The dramatic rise in the number of teenagers who identify as transgender in recent years has prompted calls for a deeper look at the evidence from critics across the political spectrum, including a small but vociferous group of paediatricians.

Due to the novelty of the therapies, there has been less research on their long-term effects. After conducting systematic reviews, the gold standard for reviewing medical research, health authorities in England and Sweden restricted access to the therapies.

Once the evaluation is over, the panel will publish updated recommendations and new clinical guidelines for physicians, he added.

At a meeting on Thursday in Itasca, Ill., all 16 members of the A.A.P. board, who together speak for 67,000 paediatricians throughout the United States, decided to reaffirm the 2018 standards. The decision comes at a time when transgender persons and the clinicians who treat them are under significant political pressure.

Gender-affirming treatment, which may involve psychotherapy, puberty-blocking medicines, hormones, and very rare operations, has been prohibited by Republican legislators throughout the nation during the last two years. Critics of the service say it’s unsafe since it’s experimental and because youngsters can’t provide informed permission.

The A.A.P. has submitted amicus briefs in support of the many legal challenges launched against the bans by civil rights organisations and has strongly opposed the legislative bans as a hazardous intervention into complicated medical choices between physicians and families.

The Academy’s 2018 prior policy statement strongly backed gender-affirming therapy, stating that such treatments were necessary and should be reimbursed by health insurance.

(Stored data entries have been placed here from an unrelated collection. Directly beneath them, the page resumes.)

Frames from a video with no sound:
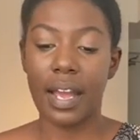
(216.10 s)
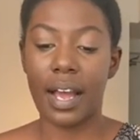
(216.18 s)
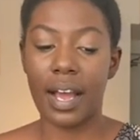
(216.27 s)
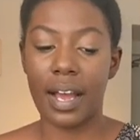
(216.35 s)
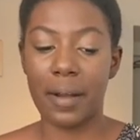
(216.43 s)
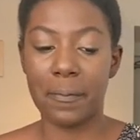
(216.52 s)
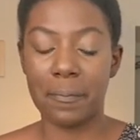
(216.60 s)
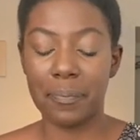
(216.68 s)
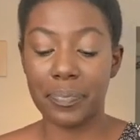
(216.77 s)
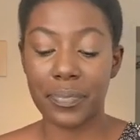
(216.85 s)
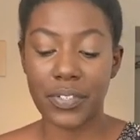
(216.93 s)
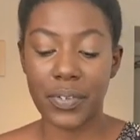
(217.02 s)

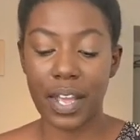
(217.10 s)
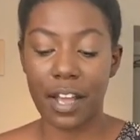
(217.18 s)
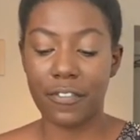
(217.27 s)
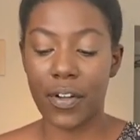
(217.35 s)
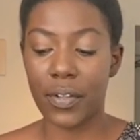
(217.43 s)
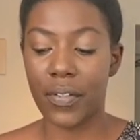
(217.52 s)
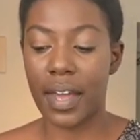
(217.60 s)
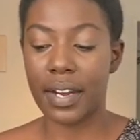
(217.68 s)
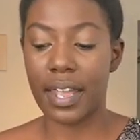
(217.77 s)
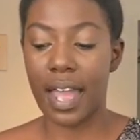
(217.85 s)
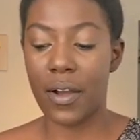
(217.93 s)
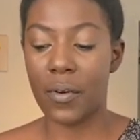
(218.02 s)
so yeah, follow that
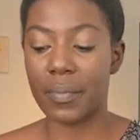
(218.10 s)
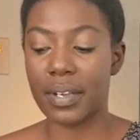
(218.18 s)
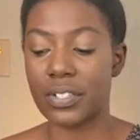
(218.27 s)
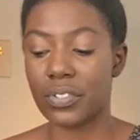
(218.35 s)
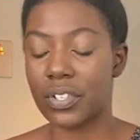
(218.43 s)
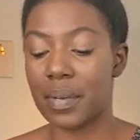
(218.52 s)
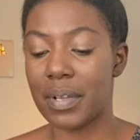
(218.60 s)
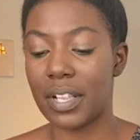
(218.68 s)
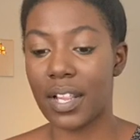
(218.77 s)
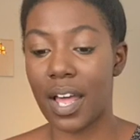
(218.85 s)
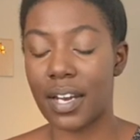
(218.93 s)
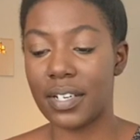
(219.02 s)
account because there's going to be a
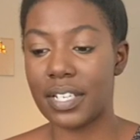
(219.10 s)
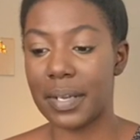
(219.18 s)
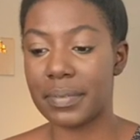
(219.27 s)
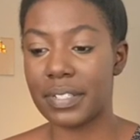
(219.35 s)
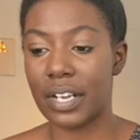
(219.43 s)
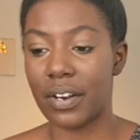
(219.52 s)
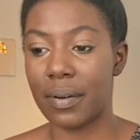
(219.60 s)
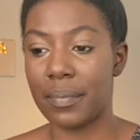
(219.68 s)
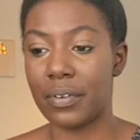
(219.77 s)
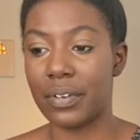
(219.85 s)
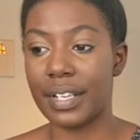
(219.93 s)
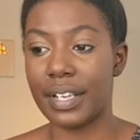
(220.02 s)
lot of tips there. I'm
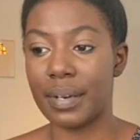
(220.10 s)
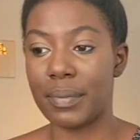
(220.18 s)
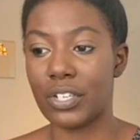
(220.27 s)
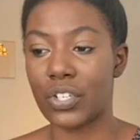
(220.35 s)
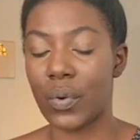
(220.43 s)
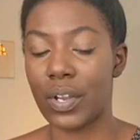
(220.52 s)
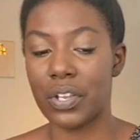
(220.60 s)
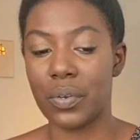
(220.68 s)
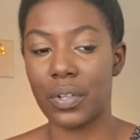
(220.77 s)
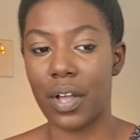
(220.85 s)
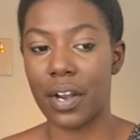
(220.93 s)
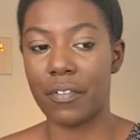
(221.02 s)
really going to be showing you a
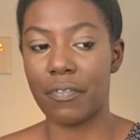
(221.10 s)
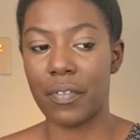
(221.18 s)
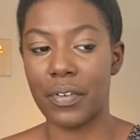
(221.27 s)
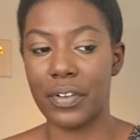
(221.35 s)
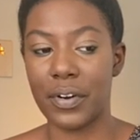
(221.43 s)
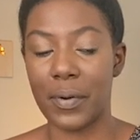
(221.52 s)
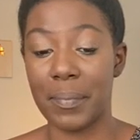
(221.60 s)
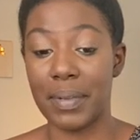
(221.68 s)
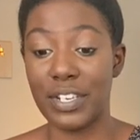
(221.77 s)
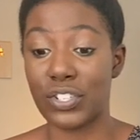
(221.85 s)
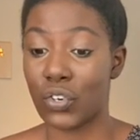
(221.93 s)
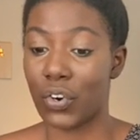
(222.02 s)
lot of, you know,
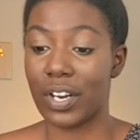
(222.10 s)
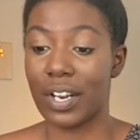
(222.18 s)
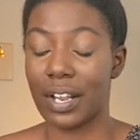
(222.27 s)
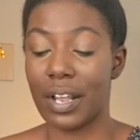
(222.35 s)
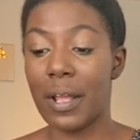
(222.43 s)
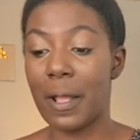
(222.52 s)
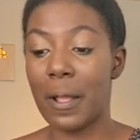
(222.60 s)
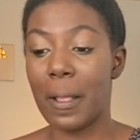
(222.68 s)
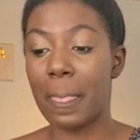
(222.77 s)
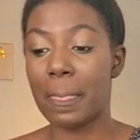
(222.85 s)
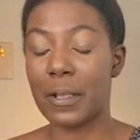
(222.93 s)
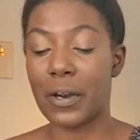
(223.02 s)
me starting,
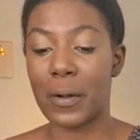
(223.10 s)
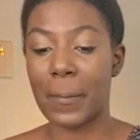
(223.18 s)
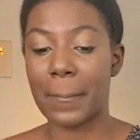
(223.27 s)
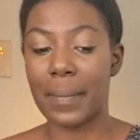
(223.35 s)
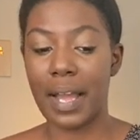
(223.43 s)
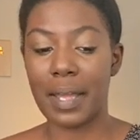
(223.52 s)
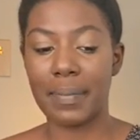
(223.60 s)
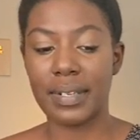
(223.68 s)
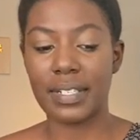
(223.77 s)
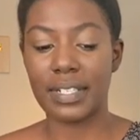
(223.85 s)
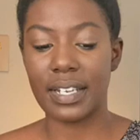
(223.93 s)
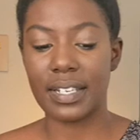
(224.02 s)
you know, my
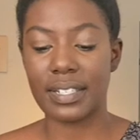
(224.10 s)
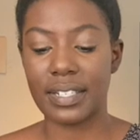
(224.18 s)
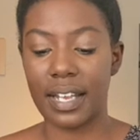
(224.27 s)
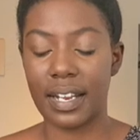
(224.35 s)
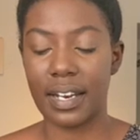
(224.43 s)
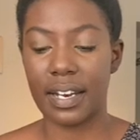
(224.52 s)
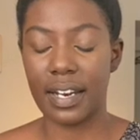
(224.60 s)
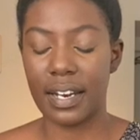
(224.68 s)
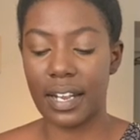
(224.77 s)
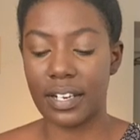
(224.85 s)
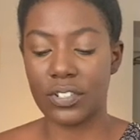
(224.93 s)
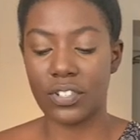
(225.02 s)
business
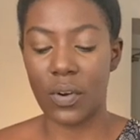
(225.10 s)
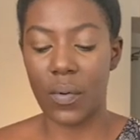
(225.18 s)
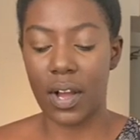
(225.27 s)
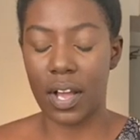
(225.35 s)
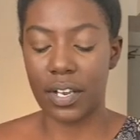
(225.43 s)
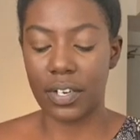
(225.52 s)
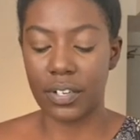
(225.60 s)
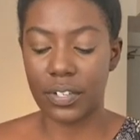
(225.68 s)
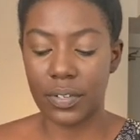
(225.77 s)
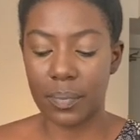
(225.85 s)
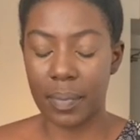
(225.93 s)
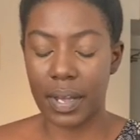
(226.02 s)
and so on.
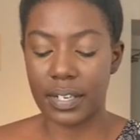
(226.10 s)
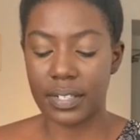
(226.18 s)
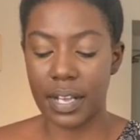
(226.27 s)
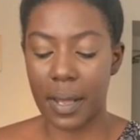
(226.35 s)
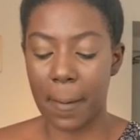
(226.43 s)
But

Early data revealed that gender-affirming treatment might benefit the mental health of transgender teenagers, who have high rates of anxiety, depression, and suicide attempts.

After five years, position statements like those voted on today may be reviewed to either be confirmed, retired, or altered based on new evidence. The 2017 academy recommendation letting infants start eating peanuts after a key research showed that doing so might help avoid fatal allergies is an example of such a reversal.

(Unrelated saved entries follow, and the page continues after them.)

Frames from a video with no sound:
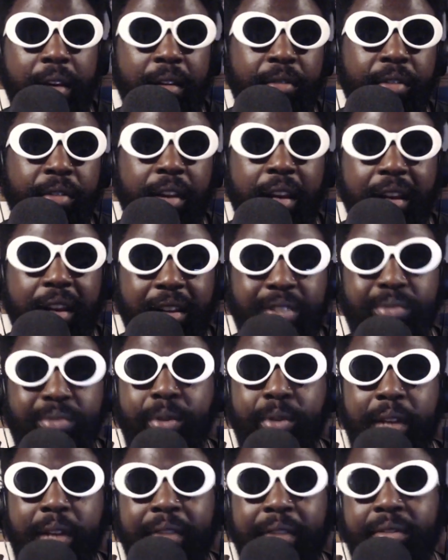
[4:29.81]
arena because
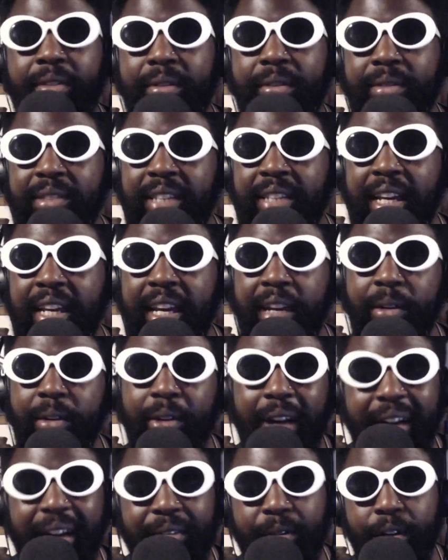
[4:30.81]
we'd have to say
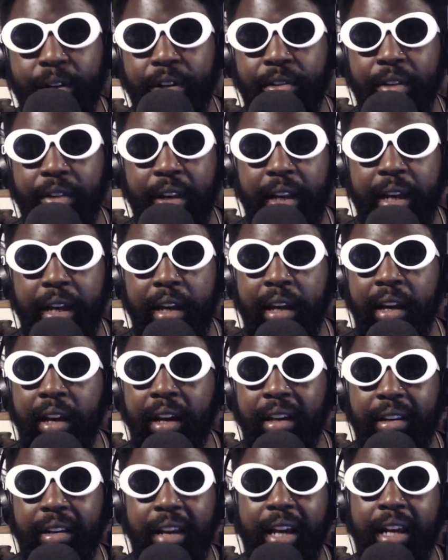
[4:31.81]
or have to agree that
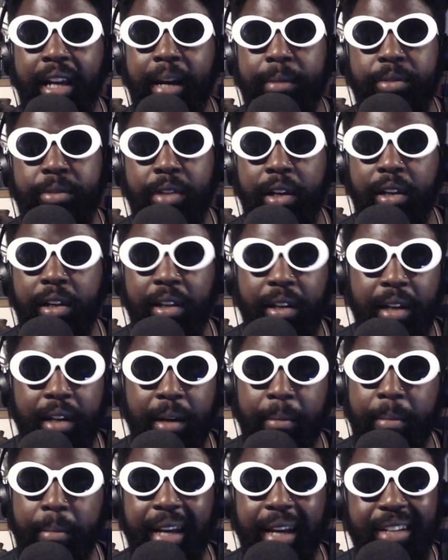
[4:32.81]
nightclubs aren't going to
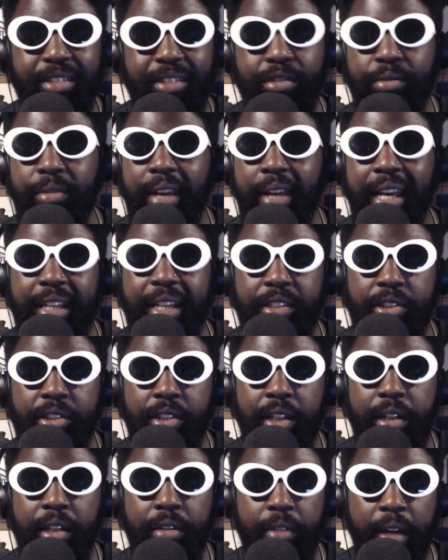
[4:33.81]
come back until next
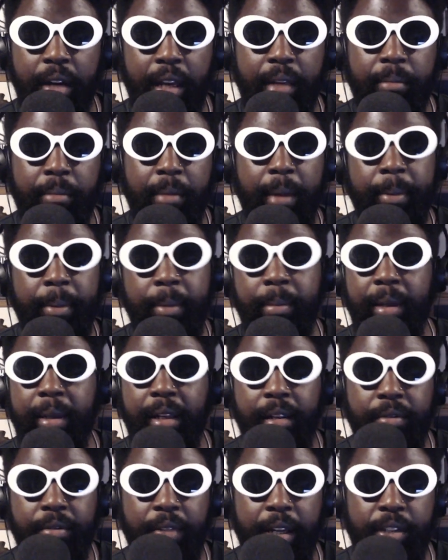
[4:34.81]
year, right? Maybe
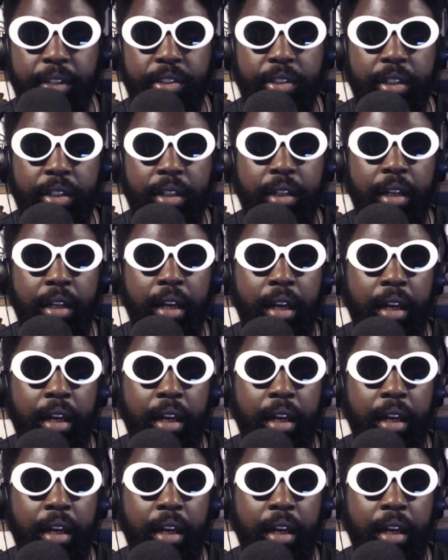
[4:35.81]
middle of next year.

Some researchers were critical of the choice to keep recommending the medicines for children and adolescents without first conducting a thorough evaluation.

The move is “very clearly putting the cart before the horse,” according to Dr Gordon Guyatt, a clinical epidemiologist at McMaster University who pioneered the area of evidence-based medicine.

Previous systematic reviews suggest low-quality evidence for paediatric gender care, therefore Dr. Guyatt expects that to be the case in the A.A.P.’s report. He said that the European Union’s policies were more in line with the facts than the United States’.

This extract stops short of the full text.